▶ What you will do
Precise copying is required. Return the data below in full.

Material provided below:

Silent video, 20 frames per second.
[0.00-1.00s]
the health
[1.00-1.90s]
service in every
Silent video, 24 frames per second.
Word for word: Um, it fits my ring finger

End of Material provided.

▶ Solved problem
Silent video, 20 frames per second.
[0.00-1.00s]
the health
[1.00-1.90s]
service in every
Silent video, 24 frames per second.
Word for word: Um, it fits my ring finger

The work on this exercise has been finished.